On June 1, 1979 Frank joined the Children’s Section of the People’s Progressive Party (PPP); he was eleven years old. The group was launched in Enmore by the late Guyanese President, Janet Jagan. In 1980, Frank was asked to introduce Dr. Cheddi Jagan at one of the Enmore Martyr’s observances that further strengthened the young man’s resolve to serve his country. A trip to Cuba in the previous year had broadened his outlook about life in another country.
Frank attended Enmore Primary School and wrote the Common Entrance Exam. He did well and was among five students that were selected to attend Queens College in Georgetown. That lifted the spirits of the community and paved the way for student achievement in the area.
Frank pays tribute to primary school teachers Derek Gulcharan and Mr. Gill who influenced their students in Science. At Queens College, there were Mr. Gopaul, and others, that cared for the students. Frank was in Science stream at Queens College and he did well at both the Ordinary and Advanced levels.
Apart from academia, Frank played an important role at Queens College in the politics of the day. Mr. Clarence Trotz, the Headmaster, was an excellent physics teacher. When he was transferred to St. Stanislaus it led the student body to protest. More protests happened when the history teacher, Bonita Harris, was transferred to the interior.
Frank played a role in helping to organize student opinion. He was a member of the student council that mobilized opinion about the condition of education in Guyana. This was a period of hardships in the country; teachers and supplies were scarce. Frank ran into trouble when he was in the Fifth Form. He had taken literature to class that were deemed as undesirable. As a result, he was suspended. But this did not stop him from being active in student politics and the national student movement.

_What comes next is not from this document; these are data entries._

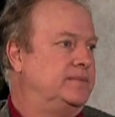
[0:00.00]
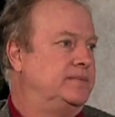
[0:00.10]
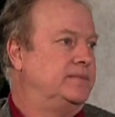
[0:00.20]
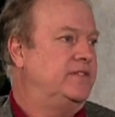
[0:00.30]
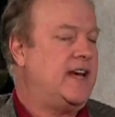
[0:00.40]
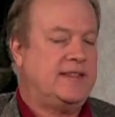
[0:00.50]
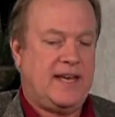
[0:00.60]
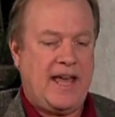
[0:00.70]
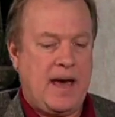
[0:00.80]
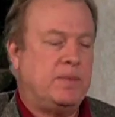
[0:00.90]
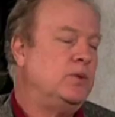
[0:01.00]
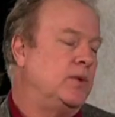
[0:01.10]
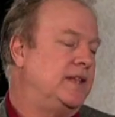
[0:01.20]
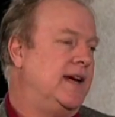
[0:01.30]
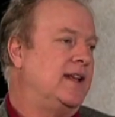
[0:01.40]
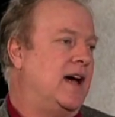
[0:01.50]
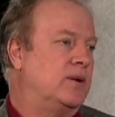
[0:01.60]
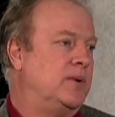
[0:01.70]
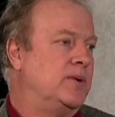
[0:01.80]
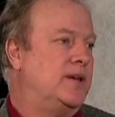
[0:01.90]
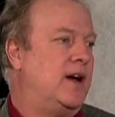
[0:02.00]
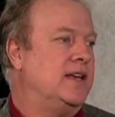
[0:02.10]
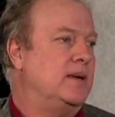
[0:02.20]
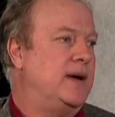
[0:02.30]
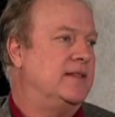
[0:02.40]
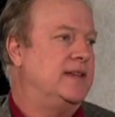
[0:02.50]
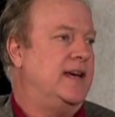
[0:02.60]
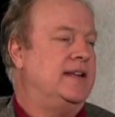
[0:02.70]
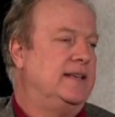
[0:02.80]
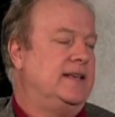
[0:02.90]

In fact, that happened with Deadlock. We were talking about that.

By the time he was ready to leave Queens College Frank was well grounded in political activism. He went as part of a Progressive Youth Organization (PYO) group to Moscow where he met young people and was able to exchange ideas. This inspired Frank to work harder and it paid dividends. He won a PPP scholarship to study Medicine in Moscow. He went to Patrice Lumumba University, now the People’s Friendship University.

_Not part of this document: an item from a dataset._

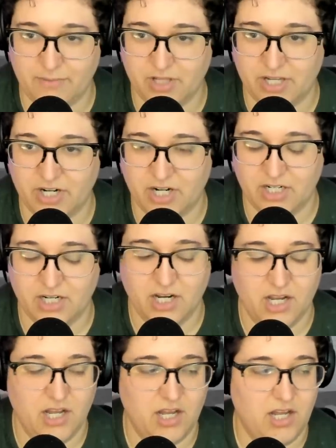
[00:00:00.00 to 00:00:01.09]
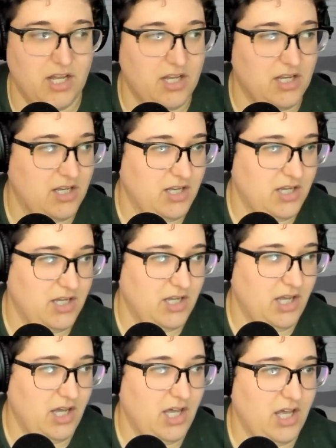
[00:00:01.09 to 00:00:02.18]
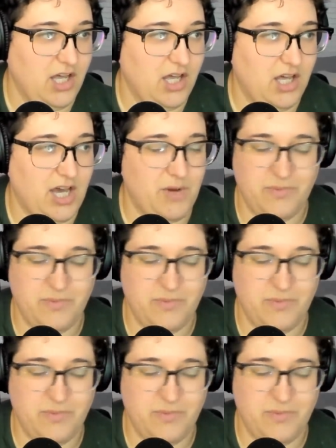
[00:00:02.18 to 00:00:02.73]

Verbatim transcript: on her. Uh, I,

The training was intensive. Frank had to learn Russian, and after a year, instruction began. The experience in Russia was great and Frank learned a lot. He became interested in research and published papers with reputable scientists, on embryonic brain cells, among others. He graduated with his medical degree in 1993 and began working at the Georgetown Hospital.
Frank soon began to do outreach work in other parts of the country. This gave him a splendid opportunity to meet with and help different communities. They included Mahaica Creek, Canegrove, Bonasika, St. Cuthbert and St. Francis Missions and Kwakwani, among other places. He held clinics for a number of years and brought relief to many.
Apart from medicine, Frank was active in politics. He became the First Secretary of the PYO and served on a number of other bodies such as the General Council at the University of Guyana. He was on the environmental assessment board; these positions gave Frank an insight into the challenges that faced Guyana.
Frank was a member of the Georgetown Prison Visiting Committee and this gave him access to the prisoners and to see conditions at first hand. As a member of the constitutional reform commission, Frank made recommendations, some of which were accepted and implemented.
In 1999, Frank went to the world-famous Hebrew University to update his knowledge in public health. He spent a year there and saw at first hand the problems relating to the Palestinian-Israeli conflict. On his return to Guyana, Frank was attached to the Ministry of Health where he ran a number of programs to improve health, including getting mothers to clinic and treating anemia in prospective mothers.
Frank managed health projects for the IDB, the World Bank and the Global Fund. He was responsible for millions of dollars that were allocated to carry out these programs and under his leadership there was accountability and transparency. In 2006, Frank was appointed as Minister of Culture, Youth and Sports, a position he held until 2015.
As Minister, he oversaw the construction of the National Stadium, was involved in the planning of World Cup cricket, the Aquatic Center, and Carifesta, among others. The Inter-Guyana Cultural Festival is a brainchild of Frank as is the National Drama Festival.